[Collected data]
--- START ---

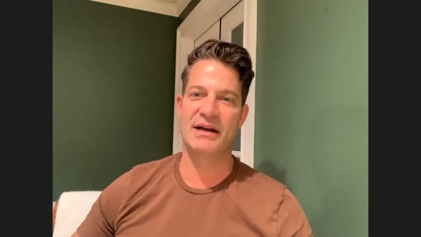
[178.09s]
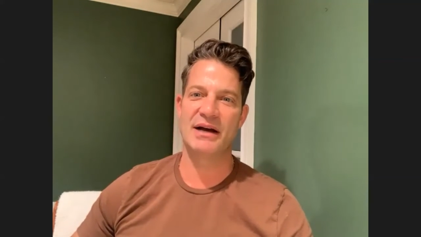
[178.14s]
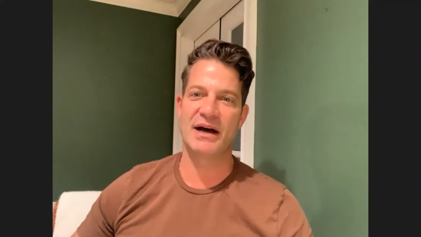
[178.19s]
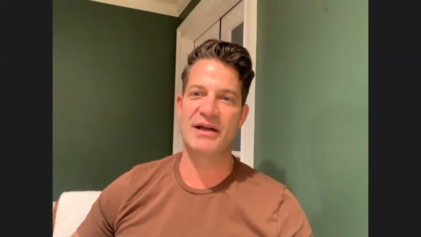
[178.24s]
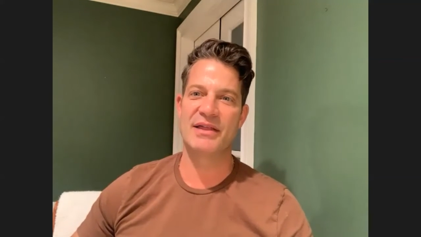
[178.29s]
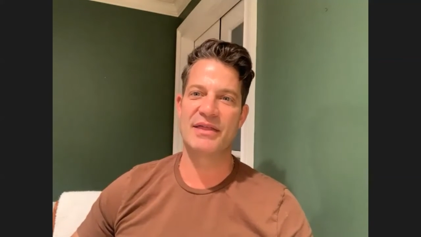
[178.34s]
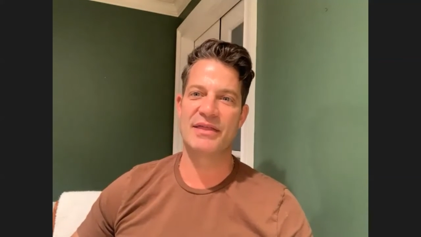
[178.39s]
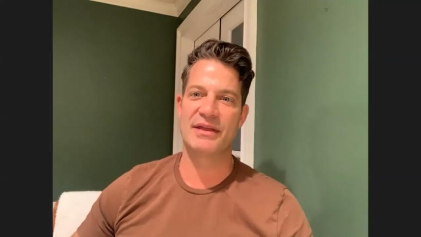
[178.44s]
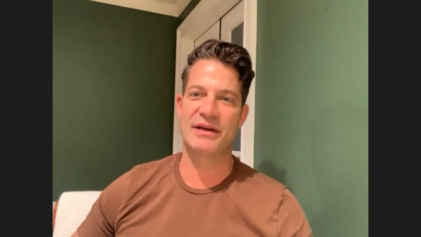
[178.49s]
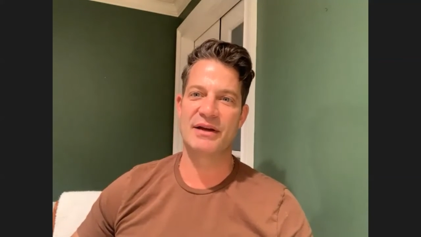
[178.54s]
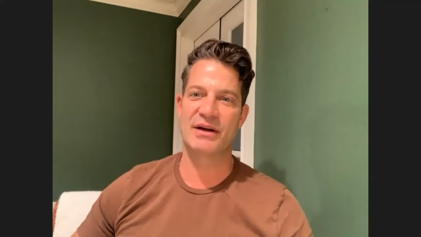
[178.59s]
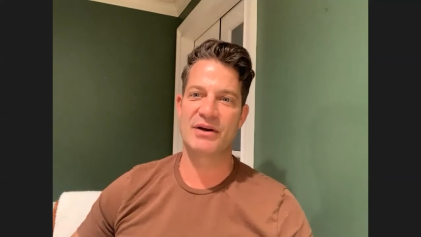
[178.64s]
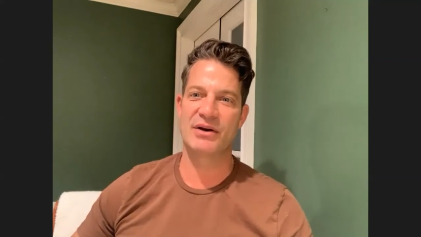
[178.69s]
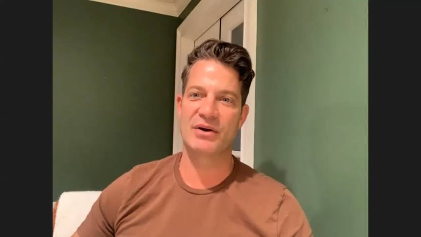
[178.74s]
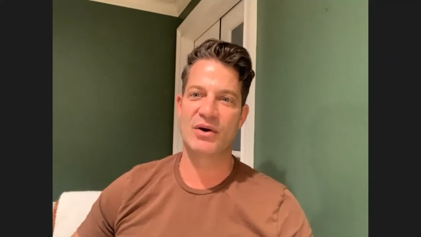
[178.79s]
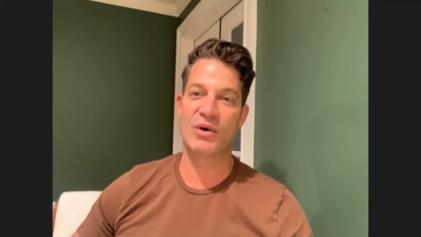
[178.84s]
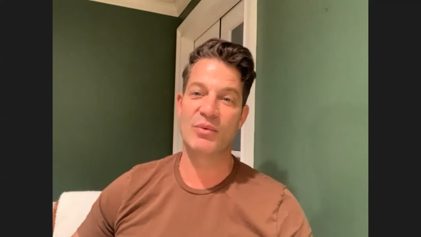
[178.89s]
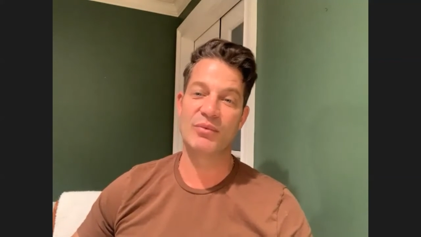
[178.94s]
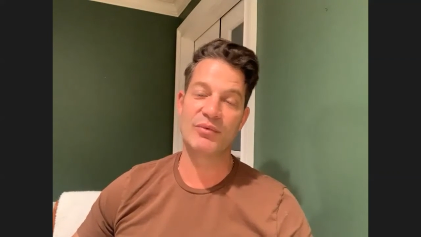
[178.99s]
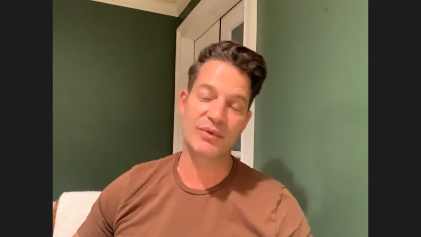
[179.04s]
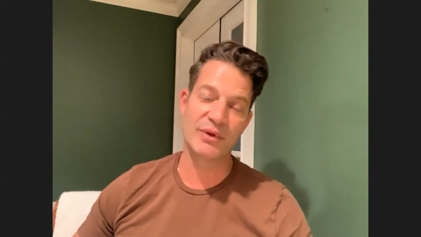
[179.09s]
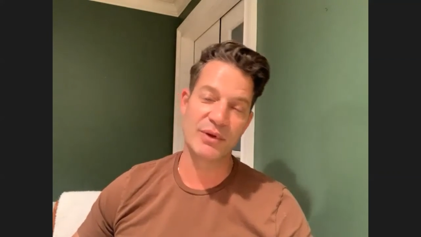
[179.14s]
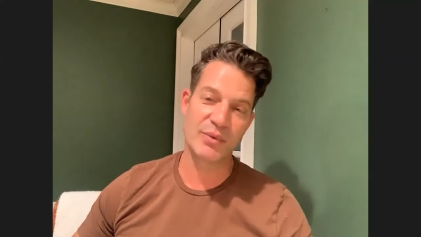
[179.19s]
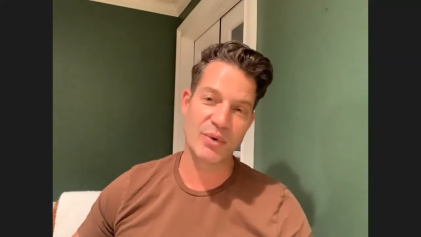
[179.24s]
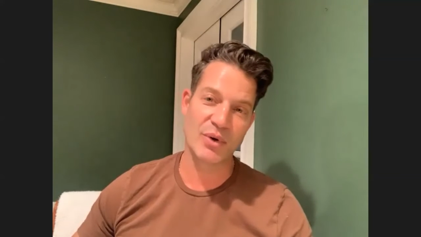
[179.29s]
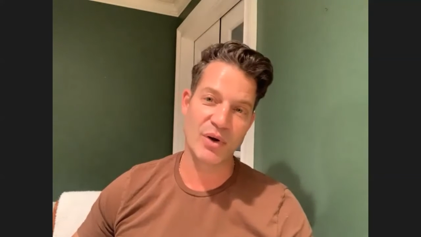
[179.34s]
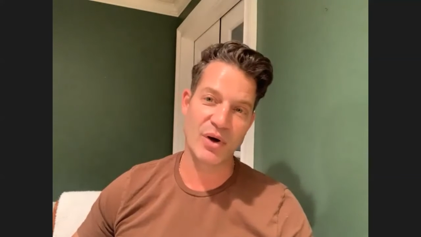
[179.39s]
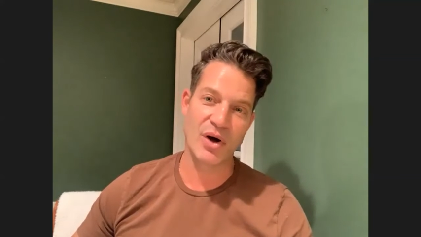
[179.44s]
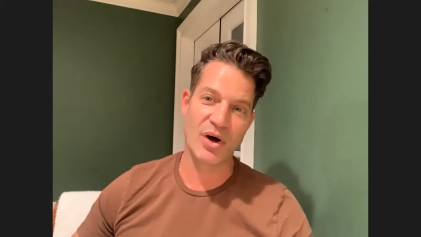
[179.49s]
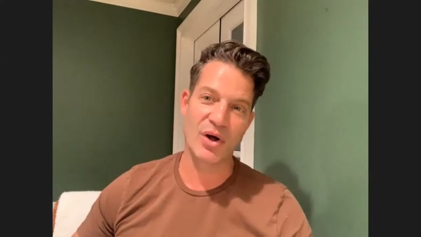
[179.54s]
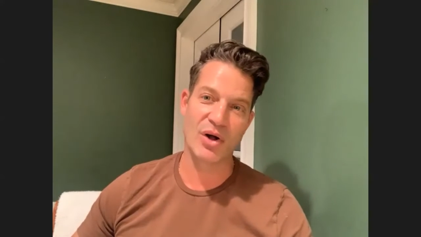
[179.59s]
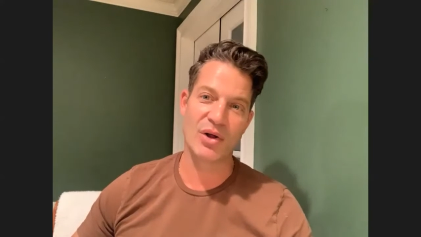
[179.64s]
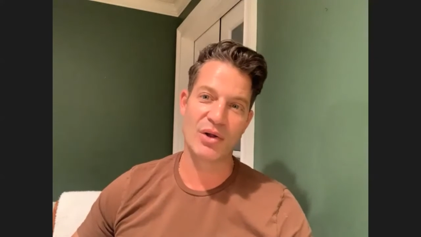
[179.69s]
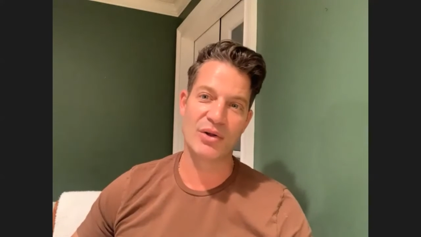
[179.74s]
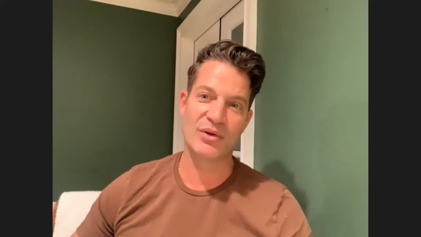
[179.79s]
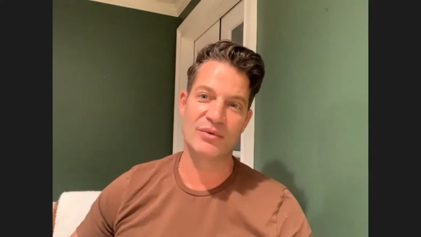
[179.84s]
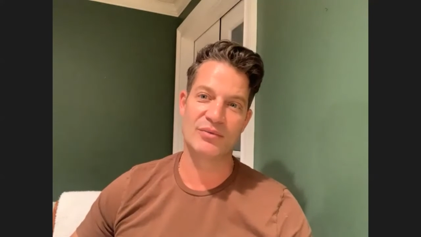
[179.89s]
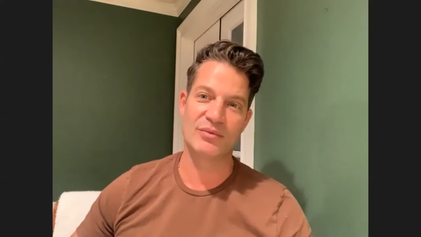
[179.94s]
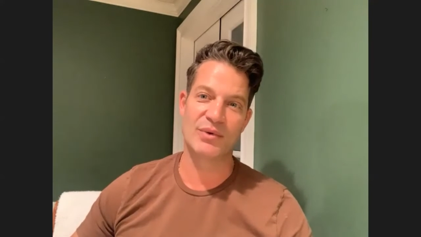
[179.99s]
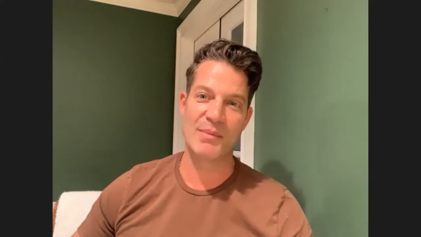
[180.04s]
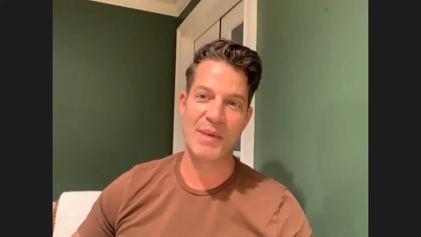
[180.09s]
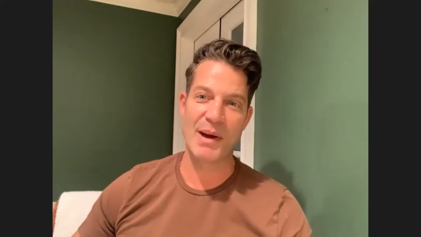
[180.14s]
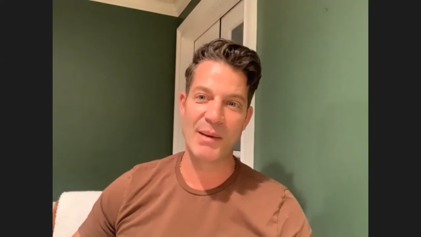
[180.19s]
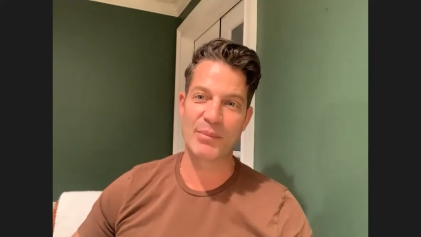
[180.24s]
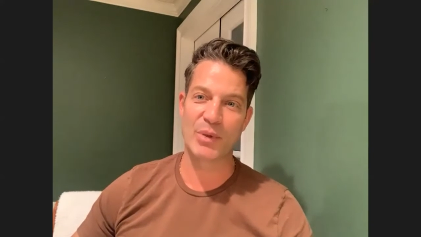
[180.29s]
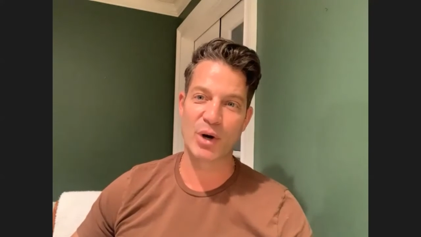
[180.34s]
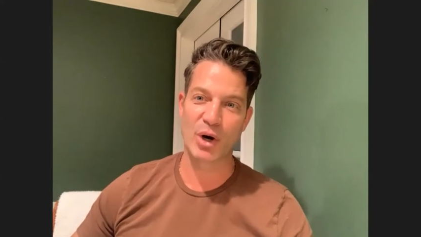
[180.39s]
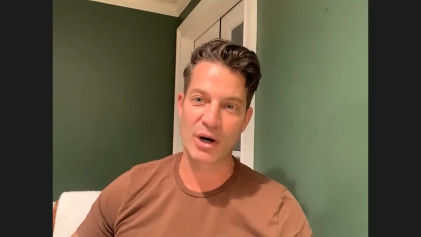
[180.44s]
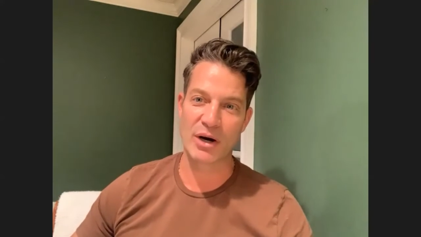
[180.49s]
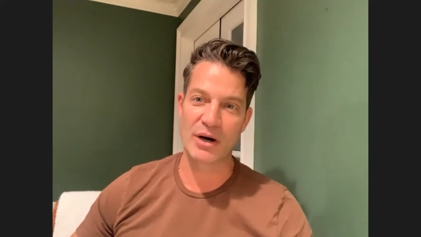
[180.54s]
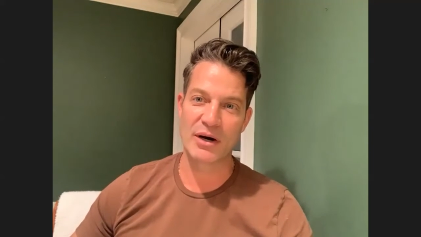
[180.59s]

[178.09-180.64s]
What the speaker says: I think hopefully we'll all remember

--- END ---

◆ Directions for this task
Print all of the entries word for word. Omit the pictures they contain.

◆ Exercise result
[178.09s]
[178.14s]
[178.19s]
[178.24s]
[178.29s]
[178.34s]
[178.39s]
[178.44s]
[178.49s]
[178.54s]
[178.59s]
[178.64s]
[178.69s]
[178.74s]
[178.79s]
[178.84s]
[178.89s]
[178.94s]
[178.99s]
[179.04s]
[179.09s]
[179.14s]
[179.19s]
[179.24s]
[179.29s]
[179.34s]
[179.39s]
[179.44s]
[179.49s]
[179.54s]
[179.59s]
[179.64s]
[179.69s]
[179.74s]
[179.79s]
[179.84s]
[179.89s]
[179.94s]
[179.99s]
[180.04s]
[180.09s]
[180.14s]
[180.19s]
[180.24s]
[180.29s]
[180.34s]
[180.39s]
[180.44s]
[180.49s]
[180.54s]
[180.59s]

[178.09-180.64s]
What the speaker says: I think hopefully we'll all remember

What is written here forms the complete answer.